## The task
From the line containing "(8.00 s to 9.00 s)" down to the line containing "Transcript: setting up", copy out the entries below exactly, both lines included, and nothing else; pictures do not belong in the copy.

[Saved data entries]
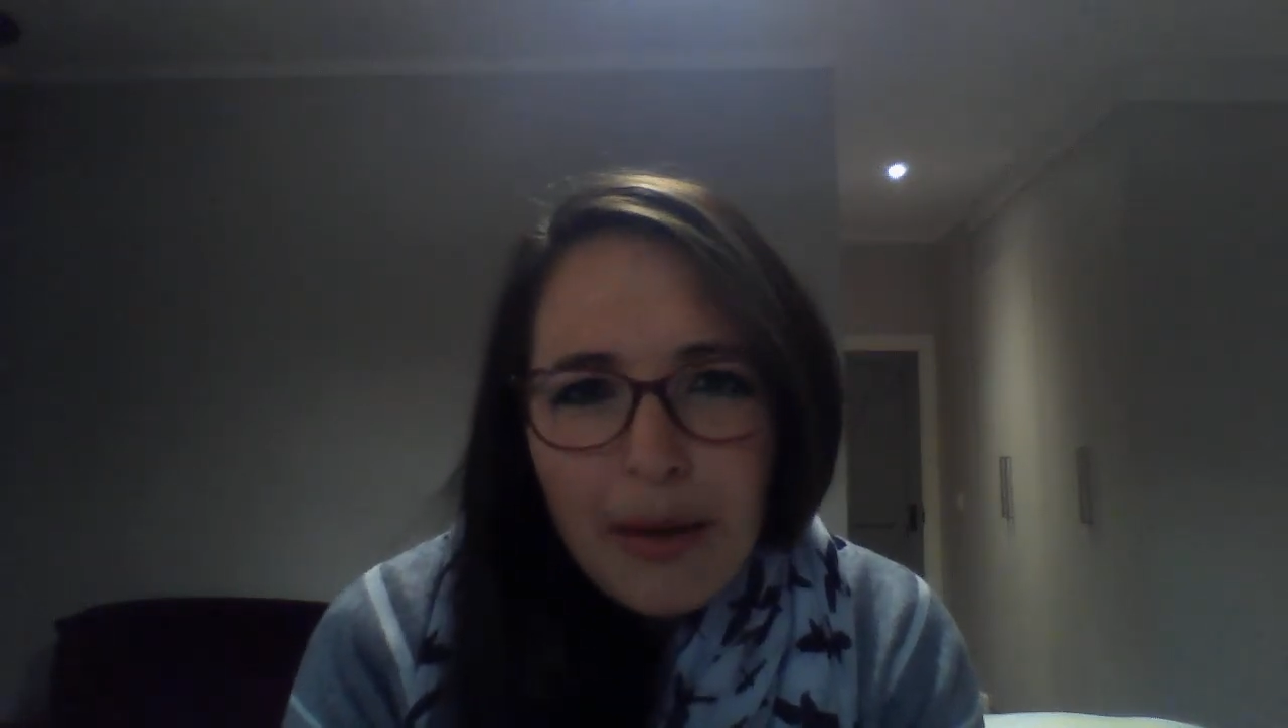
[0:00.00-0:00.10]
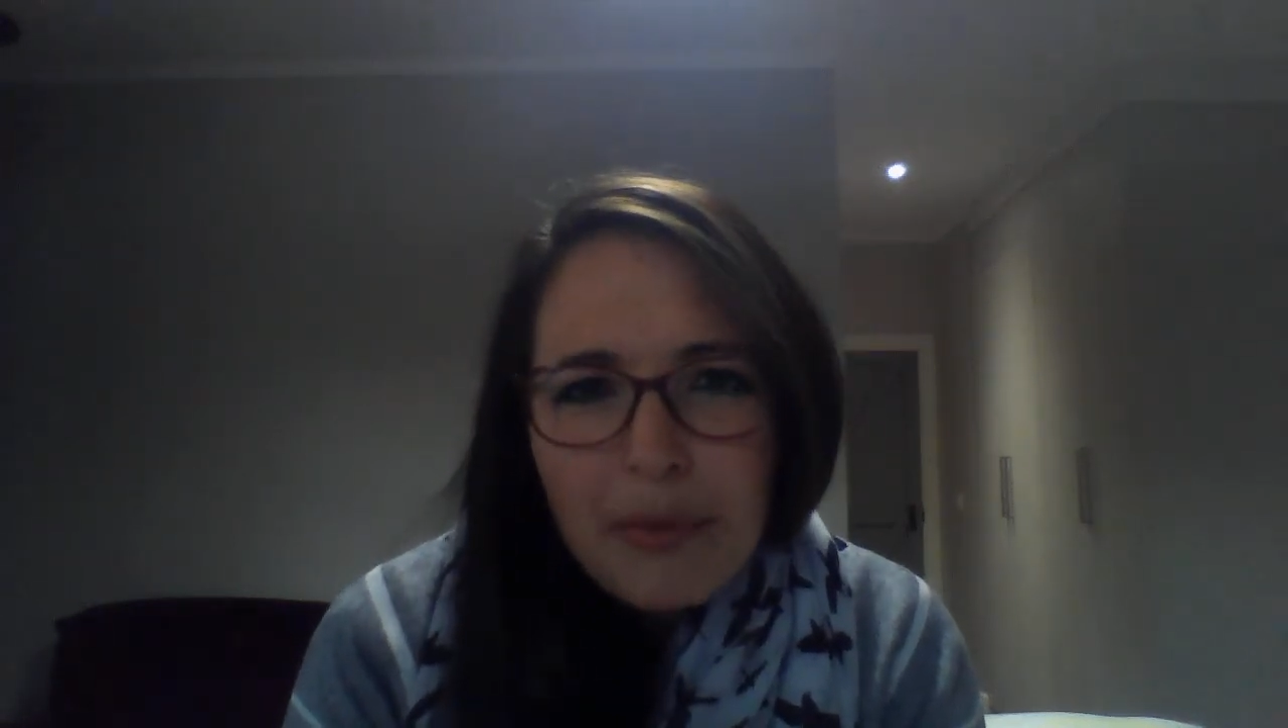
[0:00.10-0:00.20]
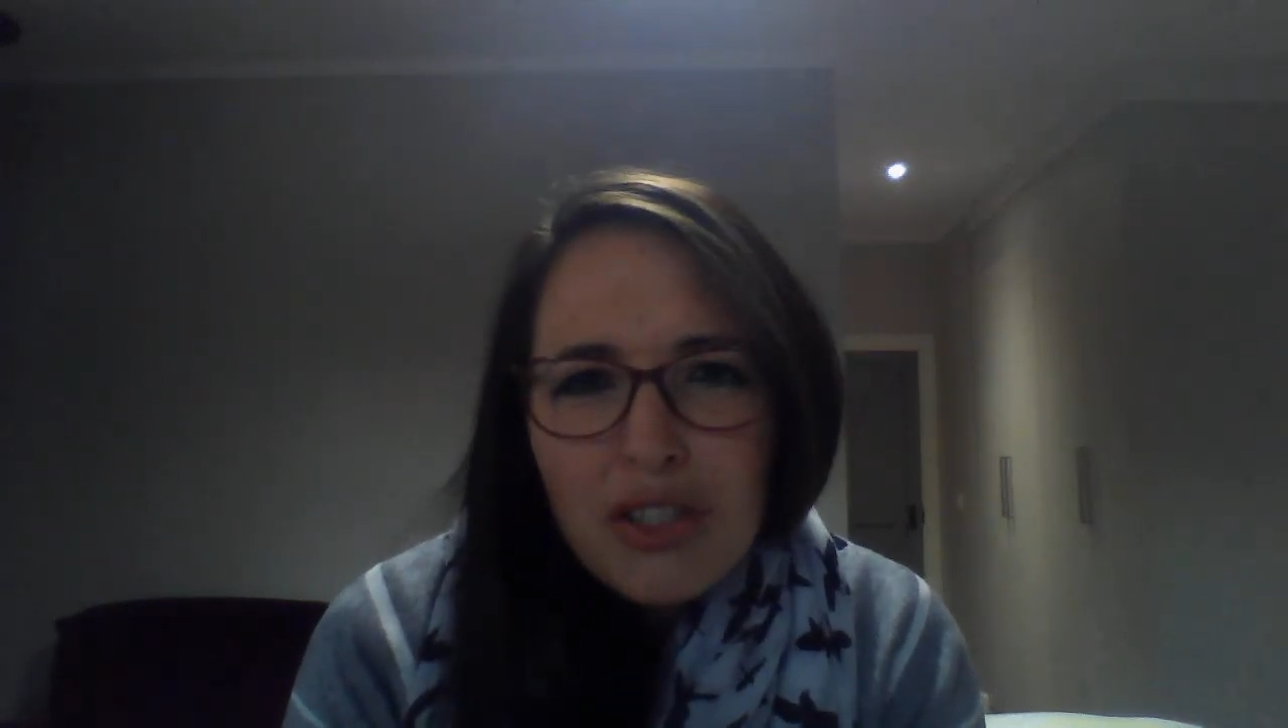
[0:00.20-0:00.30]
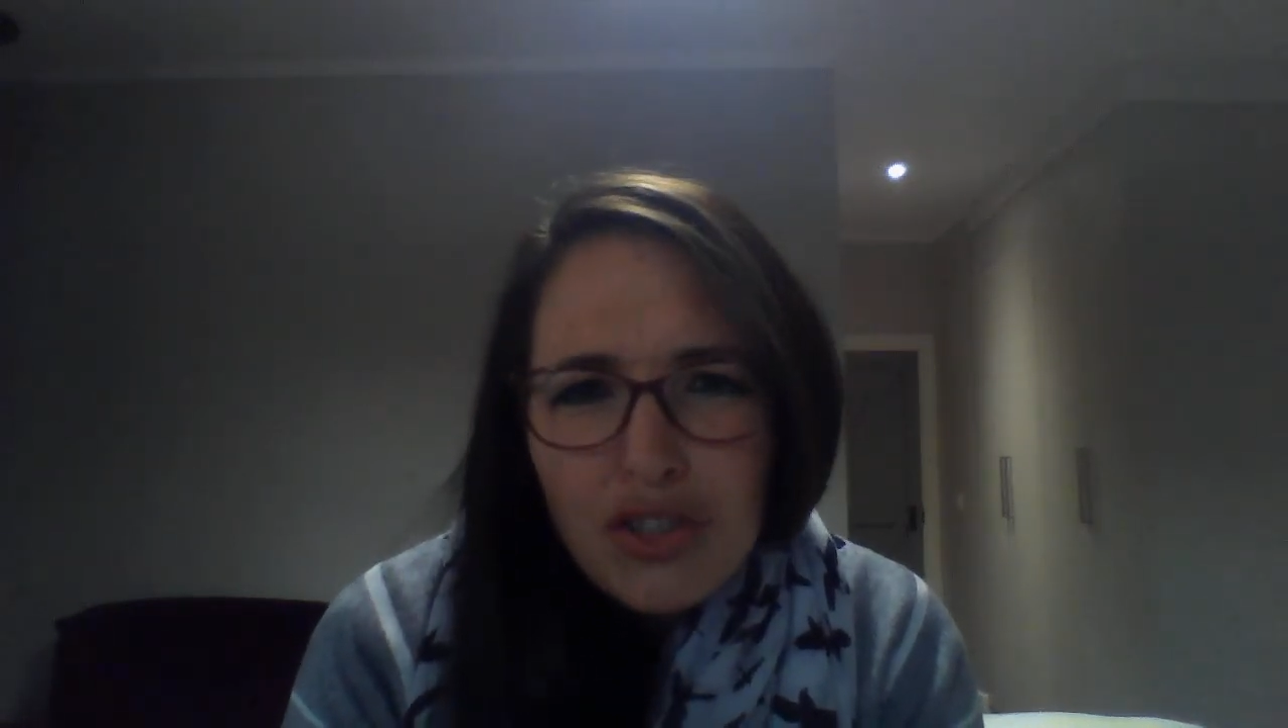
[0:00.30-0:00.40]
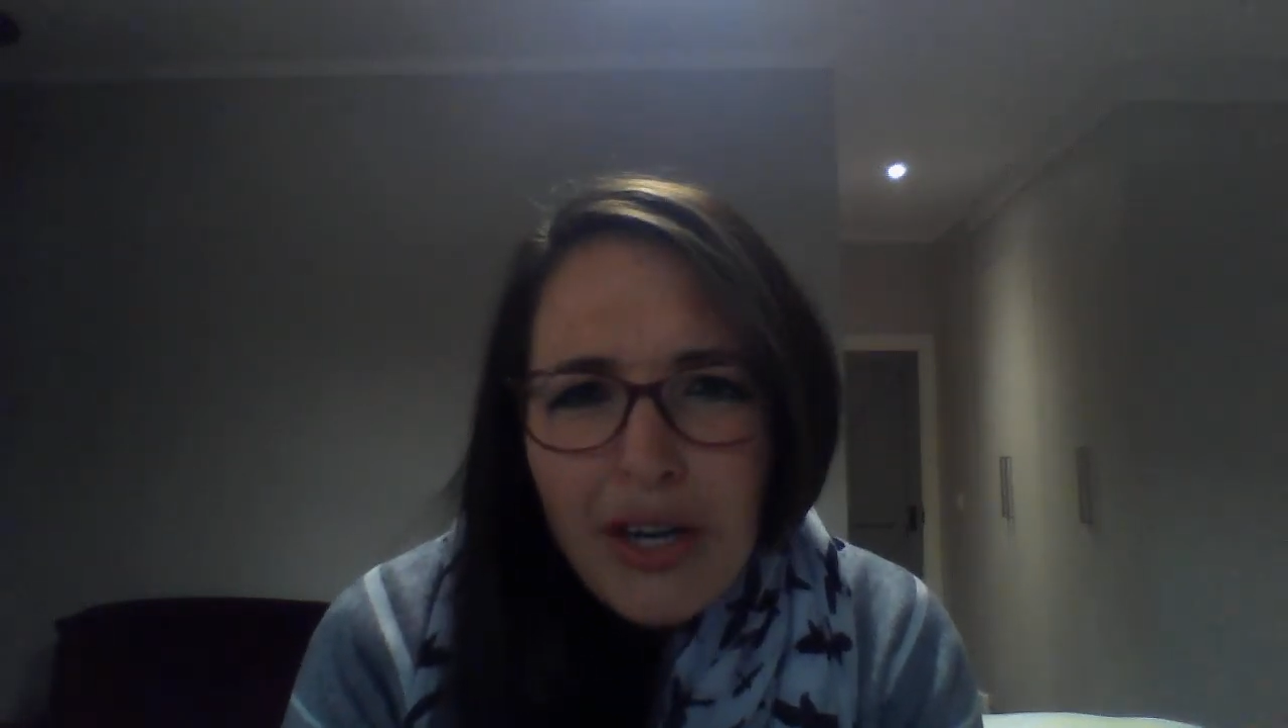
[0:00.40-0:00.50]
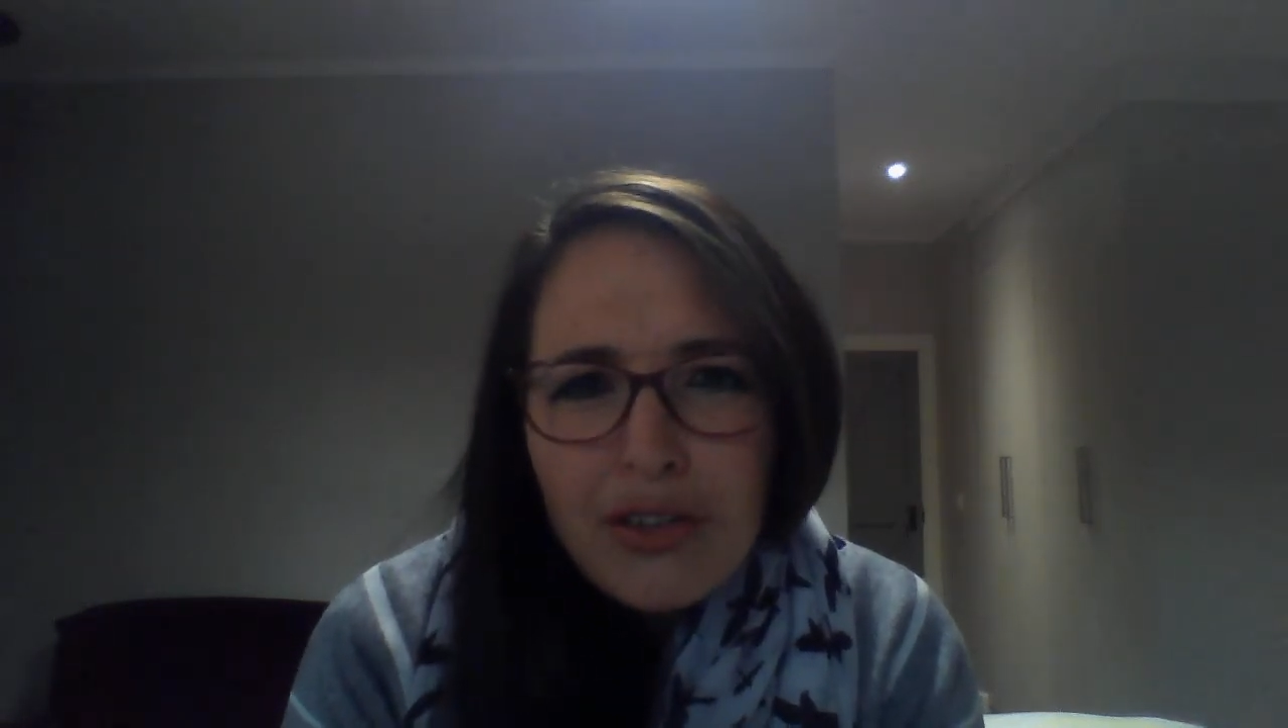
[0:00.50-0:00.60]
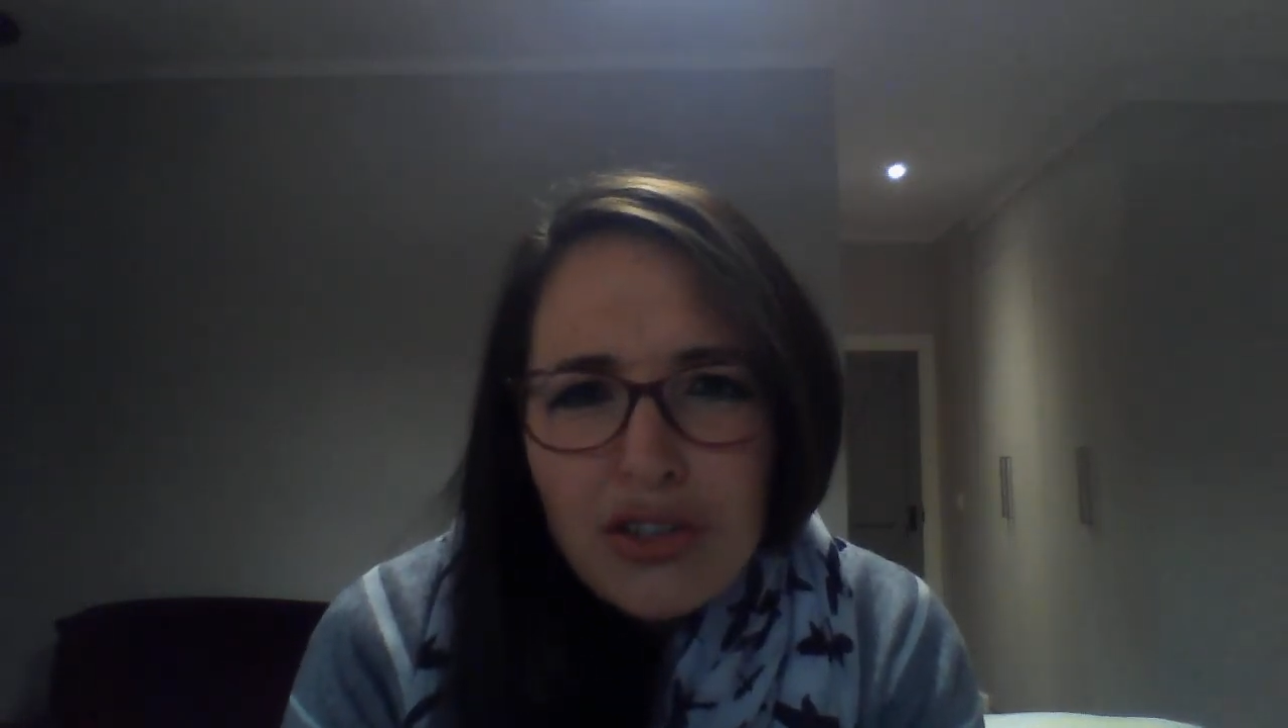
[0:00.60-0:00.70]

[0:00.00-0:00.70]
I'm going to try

---

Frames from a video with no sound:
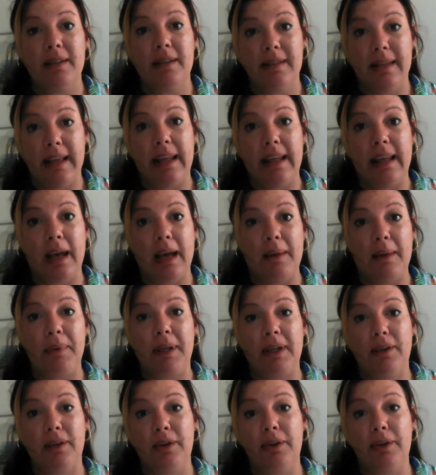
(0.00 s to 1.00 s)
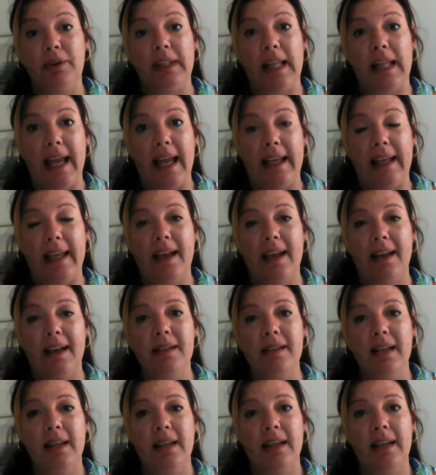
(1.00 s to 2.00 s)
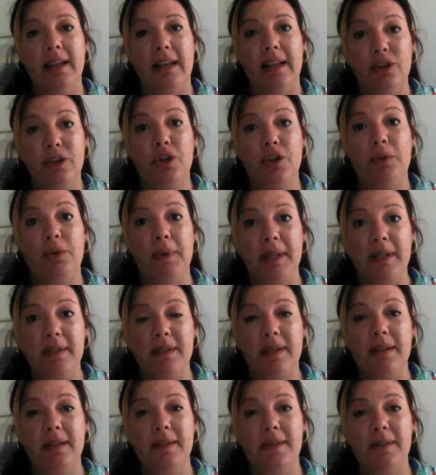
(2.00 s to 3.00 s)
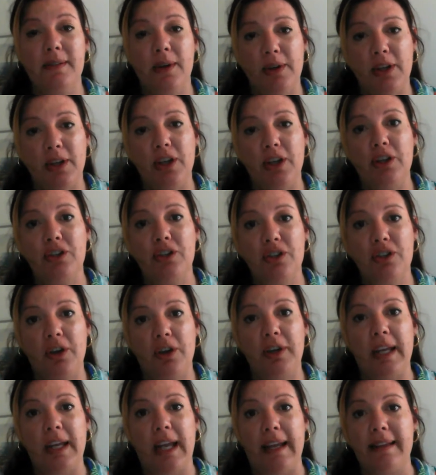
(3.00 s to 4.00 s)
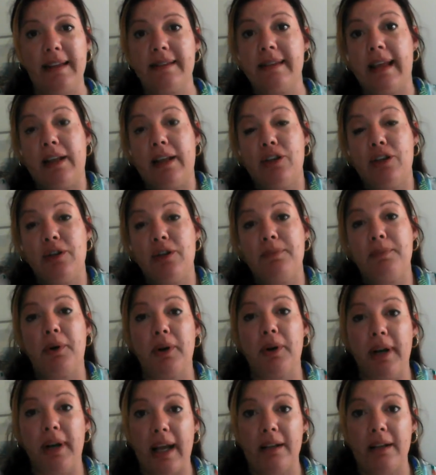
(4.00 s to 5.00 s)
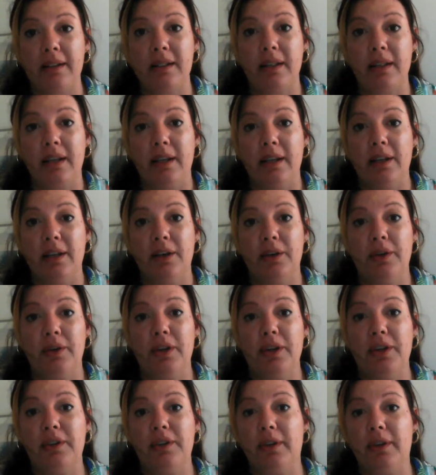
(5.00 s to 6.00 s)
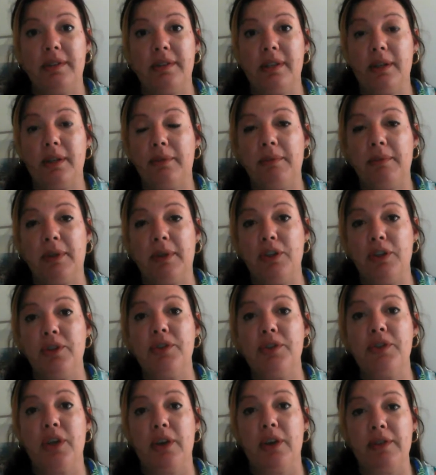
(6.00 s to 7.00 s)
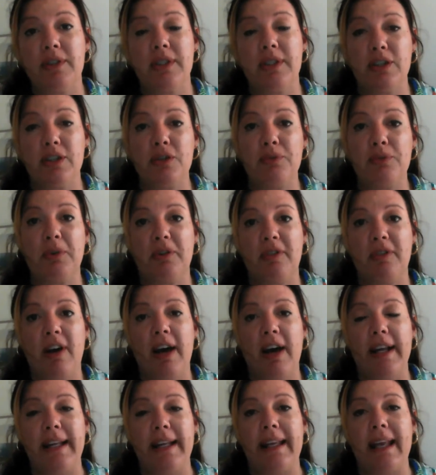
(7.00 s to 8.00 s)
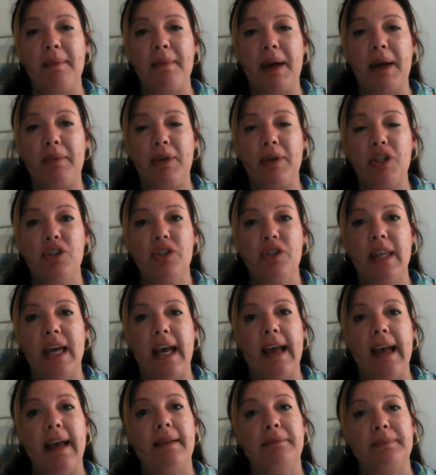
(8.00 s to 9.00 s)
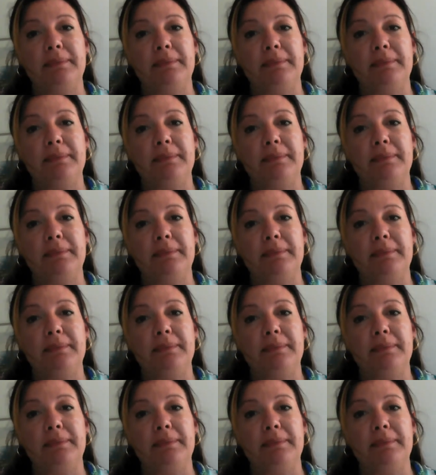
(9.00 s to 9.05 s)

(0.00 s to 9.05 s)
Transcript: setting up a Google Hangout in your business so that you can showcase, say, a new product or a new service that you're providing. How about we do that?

## Solution to this problem
(8.00 s to 9.00 s)
(9.00 s to 9.05 s)

(0.00 s to 9.05 s)
Transcript: setting up a Google Hangout in your business so that you can showcase, say, a new product or a new service that you're providing. How about we do that?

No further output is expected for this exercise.